Nous sommes de plus en plus nombreux à avoir rencontré l'Ayahuasca, l’Eboga, le Peyote ou d’autres plantes enthéogènes.

Ces breuvages hallucinogènes sont utilisés par les les médecins traditionnels amazoniens. Nous faisons tous des voyages différents, mais nous avons tous en commun d’avoir ressenti intimement une connexion puissante avec notre terre nourricière. Ce lien indescriptible avec la fragilité du monde.

C’est à la suite d’une retraite au Costa Rica où elle a rencontré des plantes que la physicienne Gail Bradbrook décida de fonder le mouvement extinction rébellion. D’aucuns critiquent ce mouvement pour sa radicalité ou son côté mièvre. Pour moi, c’est l’objet politique, par sa matrice originelle, le plus novateur du vingt-et-unième siècle. 

Gail Bradbrook théorise les bases d’une révolution psychédélique. C’est par cette phrase qu’elle a lancé son mouvement « Nous devrions tous nous mettre à la médecine psychédélique pour montrer à l'état qu'il n'a absolument pas le droit de contrôler nos consciences et de définir nos pratiques spirituelles ».

Oui vous avez bien lu.

L’enjeu révolutionnaire n’est plus dans la prise du pouvoir mais dans le réveil de nos consciences, avec les plantes comme outil et la sauvegarde de la planète comme finalité.

Extinction Rébellion inverse la perspective.  L’enjeu n’est pas de conquérir le pouvoir, il est plus grand, il est de se transformer soi-même pour transformer le monde. De sortir du déni, du désespoir, de l'impuissance pour se rappeler que l’horizon de l’Homme n’est pas dans la consommation mais dans l’amour de soi, de l’autre, du vivant.
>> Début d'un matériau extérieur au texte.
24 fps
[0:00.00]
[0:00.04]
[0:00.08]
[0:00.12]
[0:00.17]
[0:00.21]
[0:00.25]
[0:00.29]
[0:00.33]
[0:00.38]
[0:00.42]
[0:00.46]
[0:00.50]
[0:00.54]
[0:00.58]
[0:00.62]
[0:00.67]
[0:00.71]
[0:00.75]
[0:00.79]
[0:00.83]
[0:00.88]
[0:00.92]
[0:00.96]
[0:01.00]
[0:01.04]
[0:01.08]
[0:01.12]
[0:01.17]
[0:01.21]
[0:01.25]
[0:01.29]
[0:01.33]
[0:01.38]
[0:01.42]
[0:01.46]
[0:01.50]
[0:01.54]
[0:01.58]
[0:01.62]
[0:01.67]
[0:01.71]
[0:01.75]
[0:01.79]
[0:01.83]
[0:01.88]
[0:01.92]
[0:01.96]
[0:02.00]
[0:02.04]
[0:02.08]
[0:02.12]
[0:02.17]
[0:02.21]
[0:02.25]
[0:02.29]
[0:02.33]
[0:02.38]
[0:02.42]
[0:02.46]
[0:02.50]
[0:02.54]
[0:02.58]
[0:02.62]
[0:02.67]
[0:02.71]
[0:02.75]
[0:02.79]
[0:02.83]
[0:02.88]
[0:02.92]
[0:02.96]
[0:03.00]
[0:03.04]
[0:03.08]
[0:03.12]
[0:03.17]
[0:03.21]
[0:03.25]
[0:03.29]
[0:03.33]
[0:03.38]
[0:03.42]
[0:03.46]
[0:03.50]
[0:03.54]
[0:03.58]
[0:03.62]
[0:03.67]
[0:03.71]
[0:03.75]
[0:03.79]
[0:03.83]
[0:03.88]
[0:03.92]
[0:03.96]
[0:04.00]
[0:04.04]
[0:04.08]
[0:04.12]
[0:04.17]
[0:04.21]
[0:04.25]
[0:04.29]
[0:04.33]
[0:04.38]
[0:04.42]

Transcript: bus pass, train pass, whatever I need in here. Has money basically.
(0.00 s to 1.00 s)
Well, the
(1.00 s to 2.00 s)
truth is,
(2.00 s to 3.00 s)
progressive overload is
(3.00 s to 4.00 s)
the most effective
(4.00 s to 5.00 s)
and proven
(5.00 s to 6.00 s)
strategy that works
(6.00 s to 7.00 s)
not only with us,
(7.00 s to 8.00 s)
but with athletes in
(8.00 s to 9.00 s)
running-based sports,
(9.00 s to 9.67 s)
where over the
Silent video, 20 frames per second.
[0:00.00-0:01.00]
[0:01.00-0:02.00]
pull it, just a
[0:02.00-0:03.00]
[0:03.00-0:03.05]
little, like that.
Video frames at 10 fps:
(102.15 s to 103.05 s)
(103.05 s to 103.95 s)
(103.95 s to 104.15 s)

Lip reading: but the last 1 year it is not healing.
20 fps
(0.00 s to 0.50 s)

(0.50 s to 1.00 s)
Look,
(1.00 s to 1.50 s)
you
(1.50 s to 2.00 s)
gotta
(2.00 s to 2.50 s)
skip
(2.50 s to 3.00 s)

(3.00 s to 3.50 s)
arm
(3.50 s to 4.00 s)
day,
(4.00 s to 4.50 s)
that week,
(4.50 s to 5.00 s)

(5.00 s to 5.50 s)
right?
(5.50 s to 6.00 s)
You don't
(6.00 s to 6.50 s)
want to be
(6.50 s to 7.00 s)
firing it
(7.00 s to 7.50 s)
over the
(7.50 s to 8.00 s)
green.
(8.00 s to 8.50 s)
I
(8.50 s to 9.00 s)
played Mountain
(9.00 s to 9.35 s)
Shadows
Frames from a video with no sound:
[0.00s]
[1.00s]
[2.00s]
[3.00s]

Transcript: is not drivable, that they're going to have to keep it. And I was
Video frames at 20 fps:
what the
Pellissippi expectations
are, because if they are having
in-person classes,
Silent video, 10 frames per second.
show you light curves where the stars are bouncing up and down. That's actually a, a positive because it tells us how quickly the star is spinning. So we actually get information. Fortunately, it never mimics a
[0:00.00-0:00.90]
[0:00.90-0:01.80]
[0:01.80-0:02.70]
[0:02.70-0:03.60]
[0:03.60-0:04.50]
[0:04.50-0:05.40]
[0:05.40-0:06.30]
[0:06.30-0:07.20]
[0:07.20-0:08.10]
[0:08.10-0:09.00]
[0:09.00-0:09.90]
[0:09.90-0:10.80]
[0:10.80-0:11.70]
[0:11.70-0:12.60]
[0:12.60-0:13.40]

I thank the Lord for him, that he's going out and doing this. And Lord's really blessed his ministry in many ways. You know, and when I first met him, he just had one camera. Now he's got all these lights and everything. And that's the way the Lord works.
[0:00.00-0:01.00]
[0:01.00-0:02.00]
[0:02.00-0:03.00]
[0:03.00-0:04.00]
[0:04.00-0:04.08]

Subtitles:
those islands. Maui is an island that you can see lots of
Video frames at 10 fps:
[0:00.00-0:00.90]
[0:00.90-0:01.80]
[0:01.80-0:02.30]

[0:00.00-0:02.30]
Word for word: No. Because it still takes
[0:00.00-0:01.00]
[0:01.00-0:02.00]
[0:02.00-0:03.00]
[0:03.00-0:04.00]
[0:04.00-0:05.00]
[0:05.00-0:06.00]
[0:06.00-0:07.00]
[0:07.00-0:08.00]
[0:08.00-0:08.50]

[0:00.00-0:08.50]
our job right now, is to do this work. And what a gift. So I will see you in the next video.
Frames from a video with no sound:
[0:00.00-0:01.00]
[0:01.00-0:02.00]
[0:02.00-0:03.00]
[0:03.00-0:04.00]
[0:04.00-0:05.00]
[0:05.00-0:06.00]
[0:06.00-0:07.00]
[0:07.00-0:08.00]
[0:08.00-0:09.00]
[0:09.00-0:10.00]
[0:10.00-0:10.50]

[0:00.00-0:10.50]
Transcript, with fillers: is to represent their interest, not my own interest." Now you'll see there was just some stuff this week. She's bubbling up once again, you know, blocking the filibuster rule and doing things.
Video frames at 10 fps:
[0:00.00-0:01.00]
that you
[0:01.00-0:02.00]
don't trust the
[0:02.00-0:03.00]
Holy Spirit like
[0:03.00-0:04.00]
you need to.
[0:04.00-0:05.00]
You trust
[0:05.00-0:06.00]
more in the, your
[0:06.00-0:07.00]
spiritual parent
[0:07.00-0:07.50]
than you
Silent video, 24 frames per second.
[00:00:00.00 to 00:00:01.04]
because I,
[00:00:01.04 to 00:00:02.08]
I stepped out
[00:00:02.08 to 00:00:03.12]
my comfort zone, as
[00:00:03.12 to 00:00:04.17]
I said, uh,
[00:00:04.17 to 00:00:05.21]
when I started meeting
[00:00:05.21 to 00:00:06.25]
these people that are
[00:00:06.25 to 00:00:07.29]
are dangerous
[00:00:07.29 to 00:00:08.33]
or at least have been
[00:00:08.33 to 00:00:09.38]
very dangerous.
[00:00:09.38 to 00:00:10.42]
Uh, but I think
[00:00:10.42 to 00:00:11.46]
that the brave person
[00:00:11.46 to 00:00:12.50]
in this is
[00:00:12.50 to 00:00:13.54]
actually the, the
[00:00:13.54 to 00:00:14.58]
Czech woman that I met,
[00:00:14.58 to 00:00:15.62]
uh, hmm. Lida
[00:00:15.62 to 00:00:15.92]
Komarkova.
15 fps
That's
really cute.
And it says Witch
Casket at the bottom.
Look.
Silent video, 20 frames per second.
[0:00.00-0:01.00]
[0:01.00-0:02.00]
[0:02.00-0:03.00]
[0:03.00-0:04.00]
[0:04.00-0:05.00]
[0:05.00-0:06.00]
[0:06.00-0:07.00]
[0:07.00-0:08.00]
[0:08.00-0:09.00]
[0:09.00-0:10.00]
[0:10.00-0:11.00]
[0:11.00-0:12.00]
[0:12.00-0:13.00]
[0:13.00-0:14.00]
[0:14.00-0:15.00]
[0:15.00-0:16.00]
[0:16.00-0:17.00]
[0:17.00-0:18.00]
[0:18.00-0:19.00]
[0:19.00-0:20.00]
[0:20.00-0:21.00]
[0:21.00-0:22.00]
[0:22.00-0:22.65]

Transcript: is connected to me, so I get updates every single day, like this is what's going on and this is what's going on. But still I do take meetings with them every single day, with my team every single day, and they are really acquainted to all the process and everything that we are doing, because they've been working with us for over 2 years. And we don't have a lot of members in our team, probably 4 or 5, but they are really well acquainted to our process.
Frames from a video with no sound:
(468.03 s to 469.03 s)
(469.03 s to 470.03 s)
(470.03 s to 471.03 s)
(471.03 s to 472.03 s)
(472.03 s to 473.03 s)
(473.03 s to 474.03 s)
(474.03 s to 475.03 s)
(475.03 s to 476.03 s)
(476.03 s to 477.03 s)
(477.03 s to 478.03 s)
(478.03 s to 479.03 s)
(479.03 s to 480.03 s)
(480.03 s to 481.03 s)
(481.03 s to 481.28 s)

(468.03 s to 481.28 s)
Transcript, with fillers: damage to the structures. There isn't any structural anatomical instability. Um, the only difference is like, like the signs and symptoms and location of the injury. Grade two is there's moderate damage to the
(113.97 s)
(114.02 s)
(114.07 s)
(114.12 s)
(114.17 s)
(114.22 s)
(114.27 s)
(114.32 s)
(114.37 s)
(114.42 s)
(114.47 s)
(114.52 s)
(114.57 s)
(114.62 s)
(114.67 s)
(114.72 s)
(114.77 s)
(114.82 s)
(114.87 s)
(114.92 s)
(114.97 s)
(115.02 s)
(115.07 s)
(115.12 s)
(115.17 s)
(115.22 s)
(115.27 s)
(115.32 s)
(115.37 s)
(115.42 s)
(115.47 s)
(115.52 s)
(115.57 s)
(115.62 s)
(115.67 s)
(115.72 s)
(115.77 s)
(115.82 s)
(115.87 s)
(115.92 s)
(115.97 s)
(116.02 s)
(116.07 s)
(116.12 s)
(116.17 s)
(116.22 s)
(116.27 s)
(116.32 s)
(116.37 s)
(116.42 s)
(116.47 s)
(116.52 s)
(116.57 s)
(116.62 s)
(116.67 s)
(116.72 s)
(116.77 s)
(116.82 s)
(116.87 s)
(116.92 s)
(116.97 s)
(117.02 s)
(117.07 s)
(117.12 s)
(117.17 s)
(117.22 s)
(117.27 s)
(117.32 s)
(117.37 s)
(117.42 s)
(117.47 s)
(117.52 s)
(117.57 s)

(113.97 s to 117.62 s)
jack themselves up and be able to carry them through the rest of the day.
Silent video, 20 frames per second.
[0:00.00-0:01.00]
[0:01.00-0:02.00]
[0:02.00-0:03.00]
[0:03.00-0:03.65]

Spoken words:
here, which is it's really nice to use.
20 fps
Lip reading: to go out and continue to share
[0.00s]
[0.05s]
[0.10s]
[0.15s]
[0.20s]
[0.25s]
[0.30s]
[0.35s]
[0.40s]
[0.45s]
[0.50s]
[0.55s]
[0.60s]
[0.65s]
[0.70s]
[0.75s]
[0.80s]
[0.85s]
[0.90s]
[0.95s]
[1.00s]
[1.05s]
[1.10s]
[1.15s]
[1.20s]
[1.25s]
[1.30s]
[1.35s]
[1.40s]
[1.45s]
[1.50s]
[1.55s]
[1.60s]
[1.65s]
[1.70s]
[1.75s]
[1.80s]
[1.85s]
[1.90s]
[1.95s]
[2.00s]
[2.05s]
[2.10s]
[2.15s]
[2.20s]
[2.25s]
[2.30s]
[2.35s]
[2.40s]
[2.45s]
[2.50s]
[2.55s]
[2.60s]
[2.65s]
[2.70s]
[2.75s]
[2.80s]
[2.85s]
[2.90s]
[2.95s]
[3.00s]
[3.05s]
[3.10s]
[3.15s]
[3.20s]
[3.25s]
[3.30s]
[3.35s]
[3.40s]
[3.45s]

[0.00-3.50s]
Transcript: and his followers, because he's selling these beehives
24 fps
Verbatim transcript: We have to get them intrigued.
Et que nous n’arriverons à rien si nous ne commençons pas par nous.

Prendre soin de soi, en guérissant les parties de nous même blessées, pour nous réintroduire dans le tissus de la vie est un acte révolutionnaire. Et qui mieux que les plantes peut nous aider sur ce chemin. 

Nous parlons souvent de révolution digitale mais elle n’est rien par rapport à la révolution des plantes et à la puissance de leurs technologies. Oui, j’utilise à escient le terme de technologie. Elles contiennent des savoirs précieux, savent réveiller nos consciences, réparer nos traumatismes et fluidifier nos pensées. 

Nous pouvons regarder le monde avec pessimisme et pleurer sur le sort de nos écosystèmes disparus.

Nous pouvons aussi espérer en réalisant que nous sommes de plus en plus nombreux à nous reconnecter, avec gratitude, aux plantes. Les savoirs ancestraux des plantes partout se réveillent. Elles sortent des forêts et commencent à recoloniser le monde. J’ai la certitude que nous sommes à l’aube d’une nouvelle révolution humaine, qui portée par les plantes, nous permettra de nous reconnecter à notre terre nourricière.